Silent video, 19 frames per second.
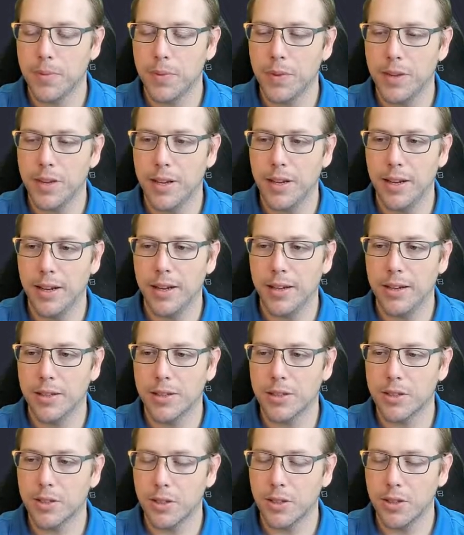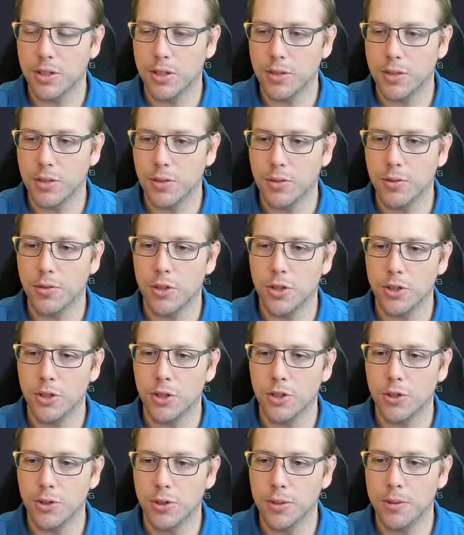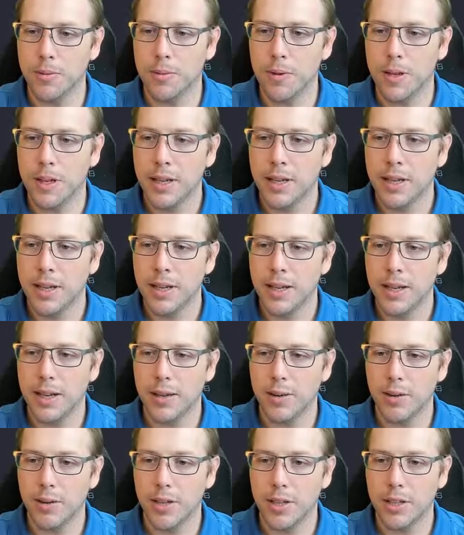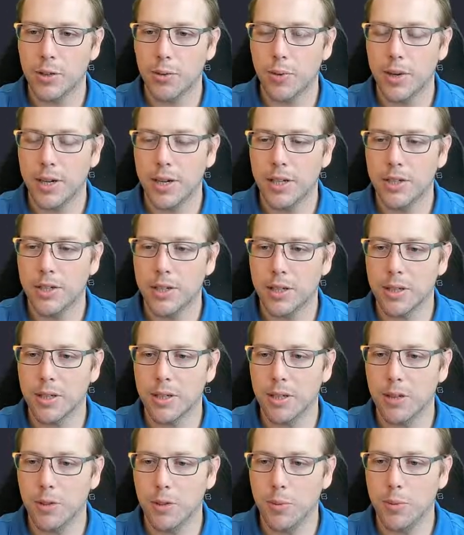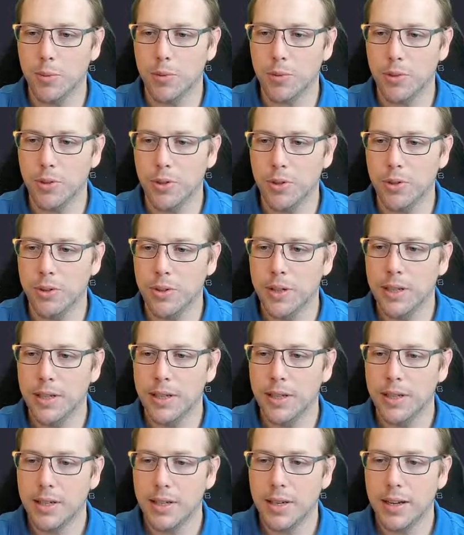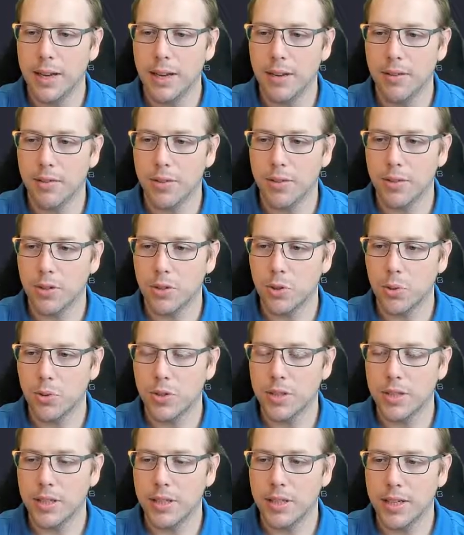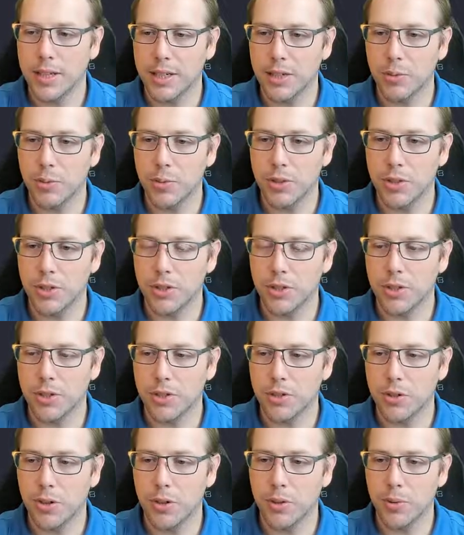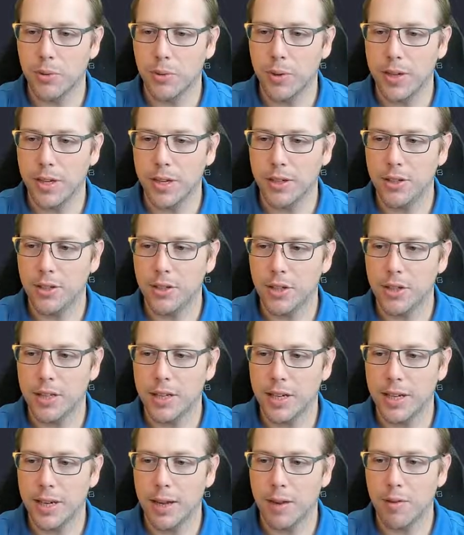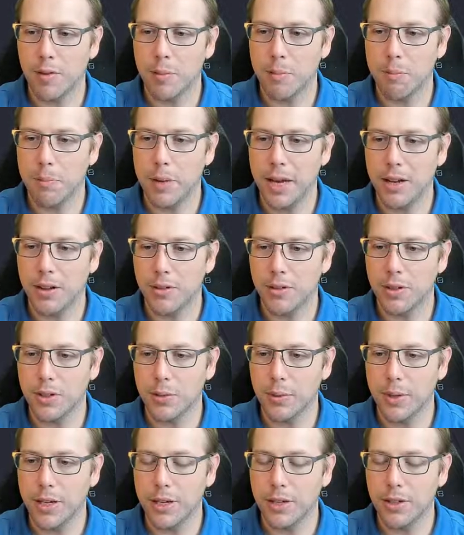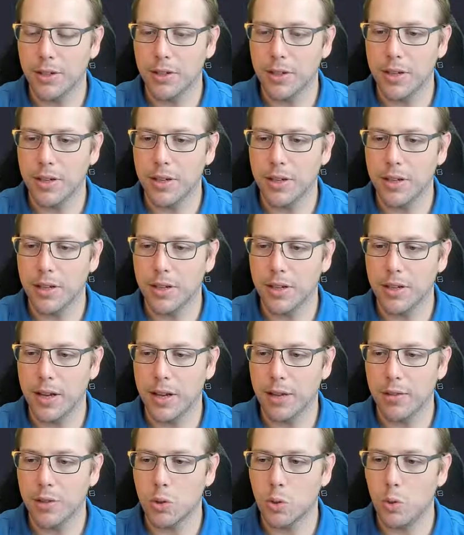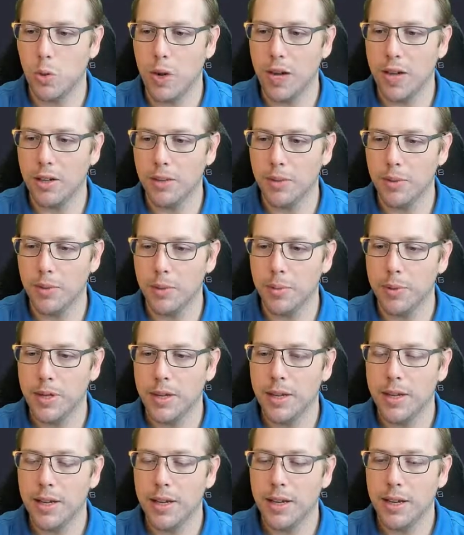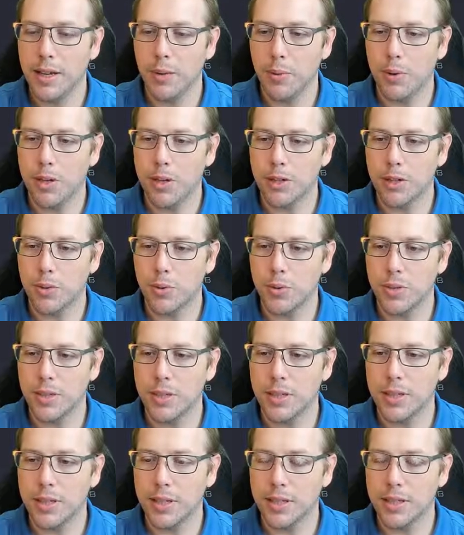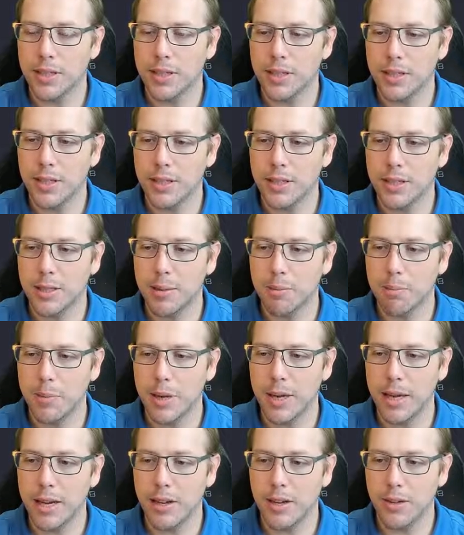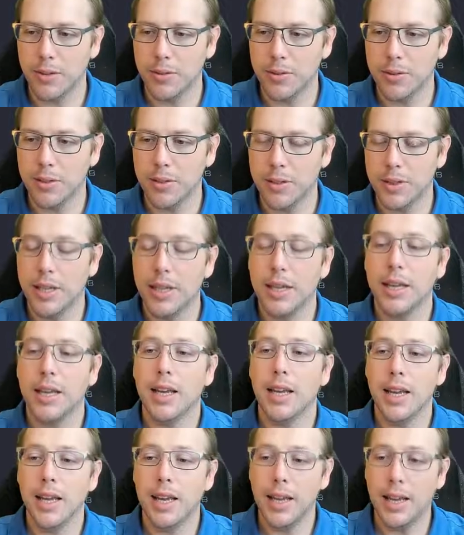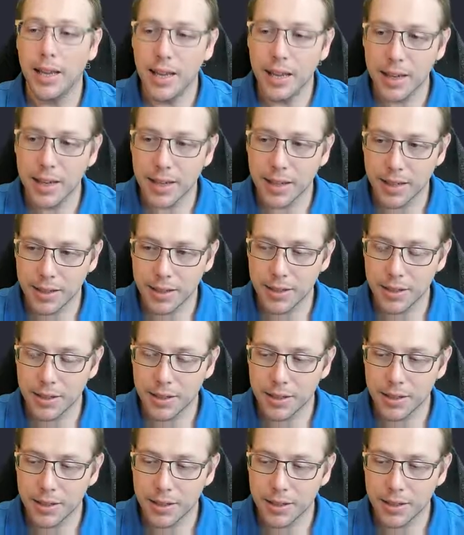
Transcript: and it's going to default to true. I'm going to get the range that I'm going to loop through. I have the source index, which is the start of the range, and then I have the bound of the range. And then I'm going to have this while loop. And while source index is less than bound and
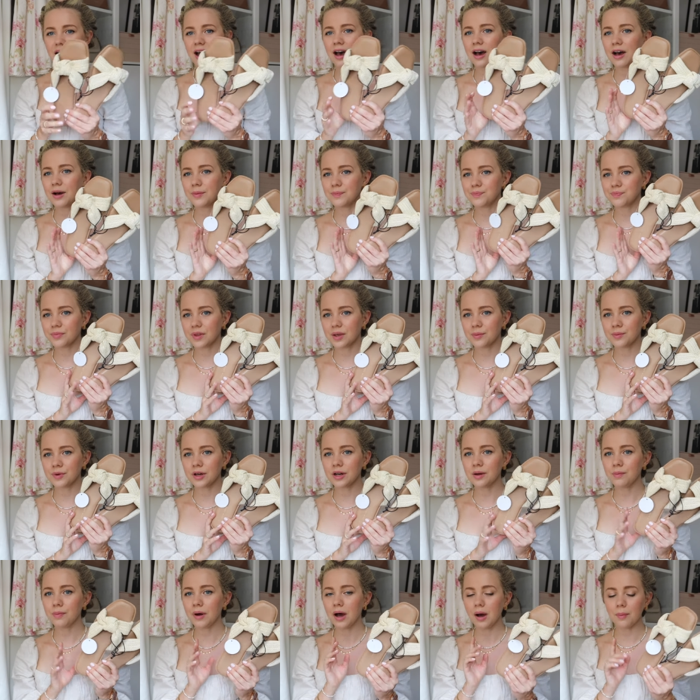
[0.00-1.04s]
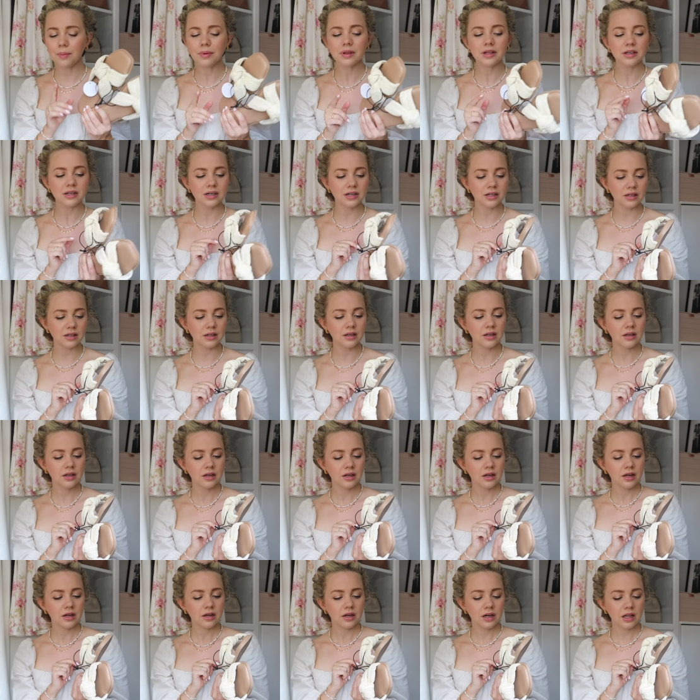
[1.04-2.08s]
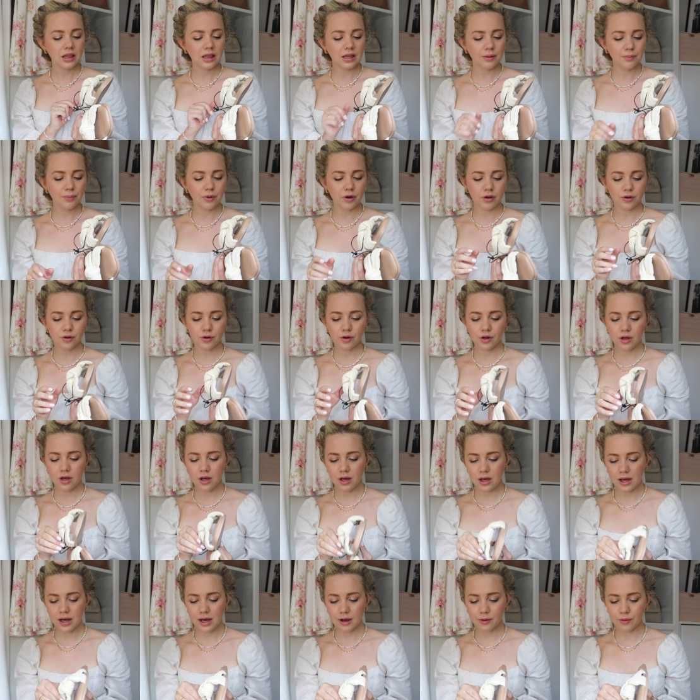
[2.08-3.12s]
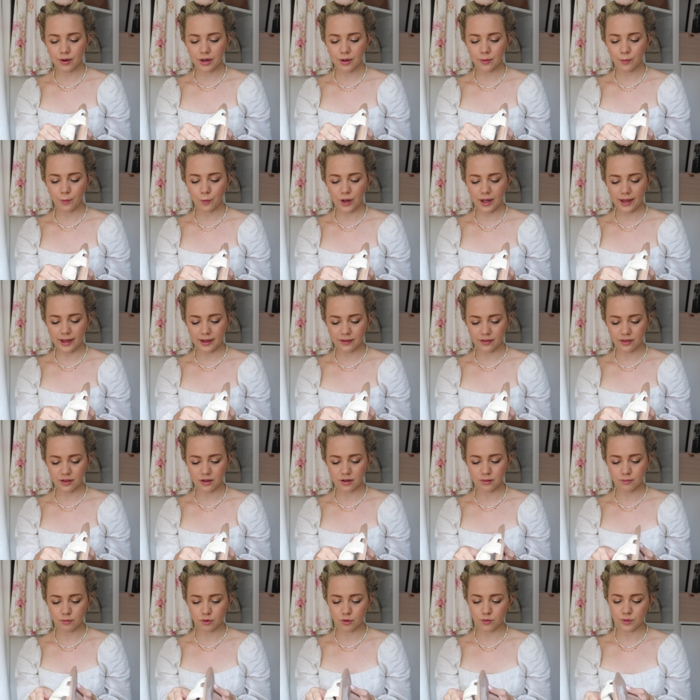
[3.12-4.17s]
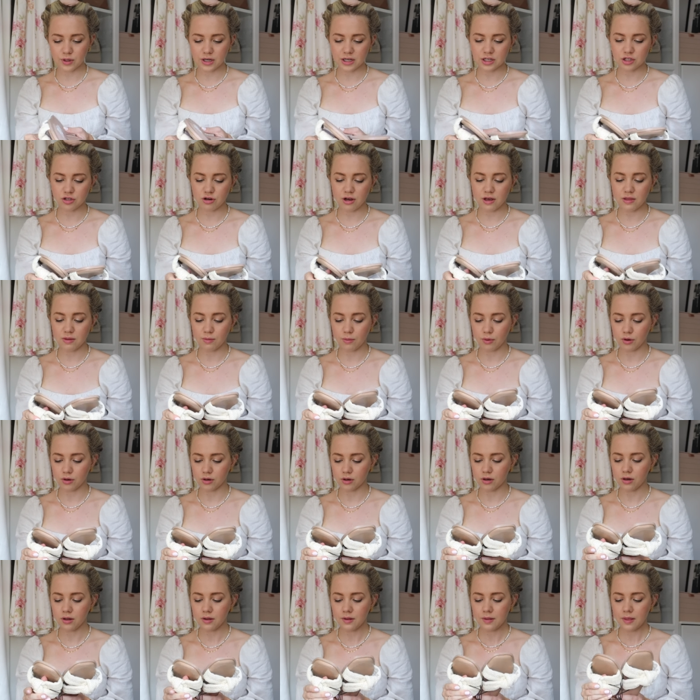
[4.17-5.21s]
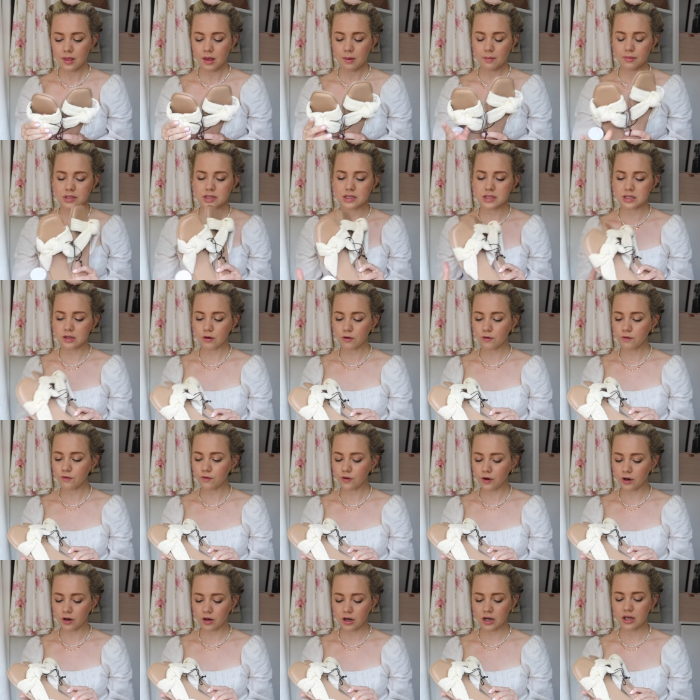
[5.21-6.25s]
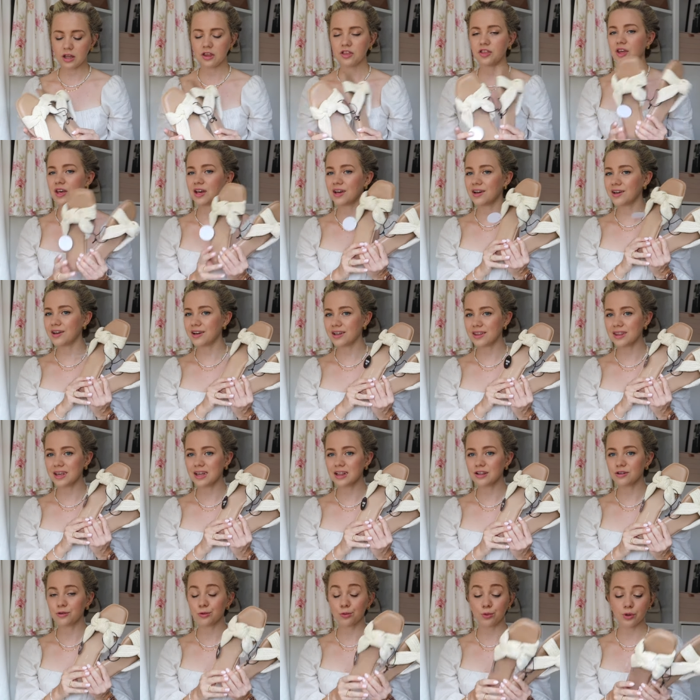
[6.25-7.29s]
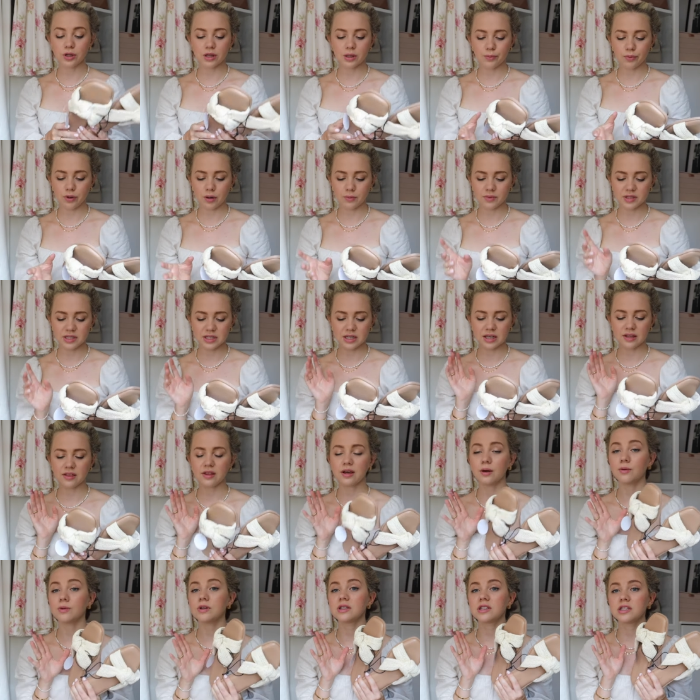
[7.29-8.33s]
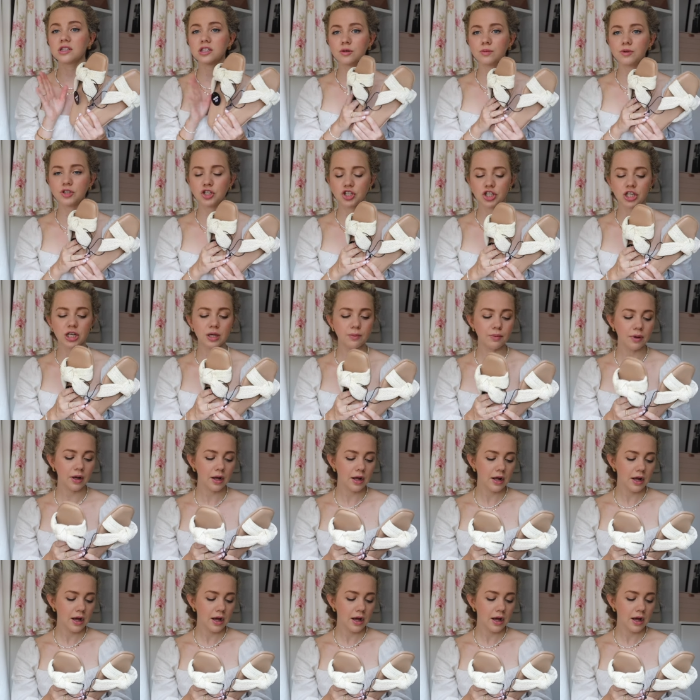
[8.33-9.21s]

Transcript: I'm gonna pop a little clip on how I wear them or when I try them on. So far, I think they look really promising, and they were super cheap.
====
◆ EXERCISE DESCRIPTION
The material must be returned exactly, with its pictures omitted.

◆ RESPONSE TO THIS EXERCISE
Silent video, 19 frames per second.
Transcript: and it's going to default to true. I'm going to get the range that I'm going to loop through. I have the source index, which is the start of the range, and then I have the bound of the range. And then I'm going to have this while loop. And while source index is less than bound and
[0.00-1.04s]
[1.04-2.08s]
[2.08-3.12s]
[3.12-4.17s]
[4.17-5.21s]
[5.21-6.25s]
[6.25-7.29s]
[7.29-8.33s]
[8.33-9.21s]

Transcript: I'm gonna pop a little clip on how I wear them or when I try them on. So far, I think they look really promising, and they were super cheap.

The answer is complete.